Find out how you can improve things on your side if you find yourself making an abnormal amount of returns. The point is to offer the best customer service, which sometimes results in handling disgruntled customers.

7. The Final Tip: Don't Jump To Being The Cheapest Seller

Some users on Amazon believe that the only pricing strategy is to be inexpensive. You have to be the lowest cost, highest quality seller. The alternative is falling into the "other seller" abyss. 

However, it doesn't necessarily have to be this way. Cost leaders, like Walmart, always have a plethora of resources at their disposal to keep things down. If you want to be a cost leader, this is the path you can choose. Otherwise, don't jump onto the "lowest price" bandwagon. 
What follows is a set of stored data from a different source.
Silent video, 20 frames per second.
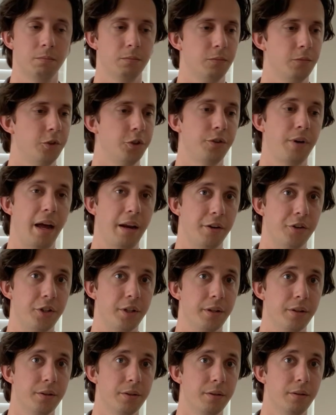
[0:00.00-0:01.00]

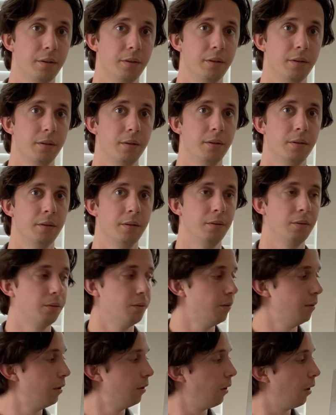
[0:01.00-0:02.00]
strategies
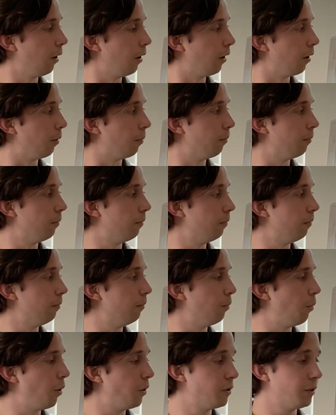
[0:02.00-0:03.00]
are
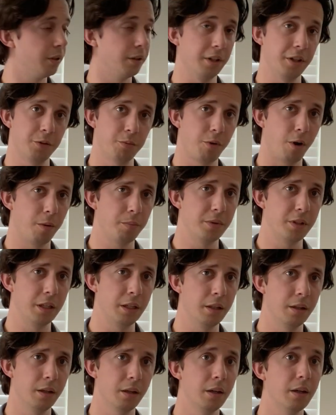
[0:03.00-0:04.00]
most to least
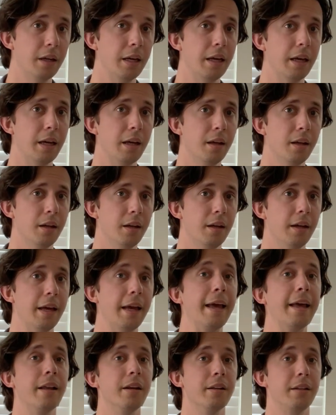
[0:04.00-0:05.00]
prompting
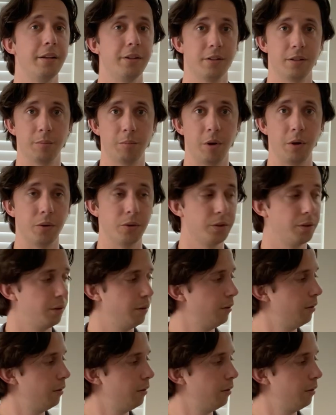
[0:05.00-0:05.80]
and least to most.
Price wars need to be alongside careful consideration to your profit margins. Suppose your margins cannot take another price cut. In this case, please don't force it and try to consider alternative options. 

For example, if you sell individual snack packs, you might consider sales in bulk. This process requires some changes to your inventory but might be worth it in the long run. 

8. Wrap Up

An Amazon pricing strategy comes in many forms. Regardless of how you choose to get there, your ultimate goal is to reach the buy box. 

If you don't think an Amazon price change will do it, you might have to focus elsewhere. You may also have to change the strategy to be appropriate for your market. With information on your side, you will make an informed decision on your various strategies. Whether that involves a price reduction or increase is entirely up to your needs.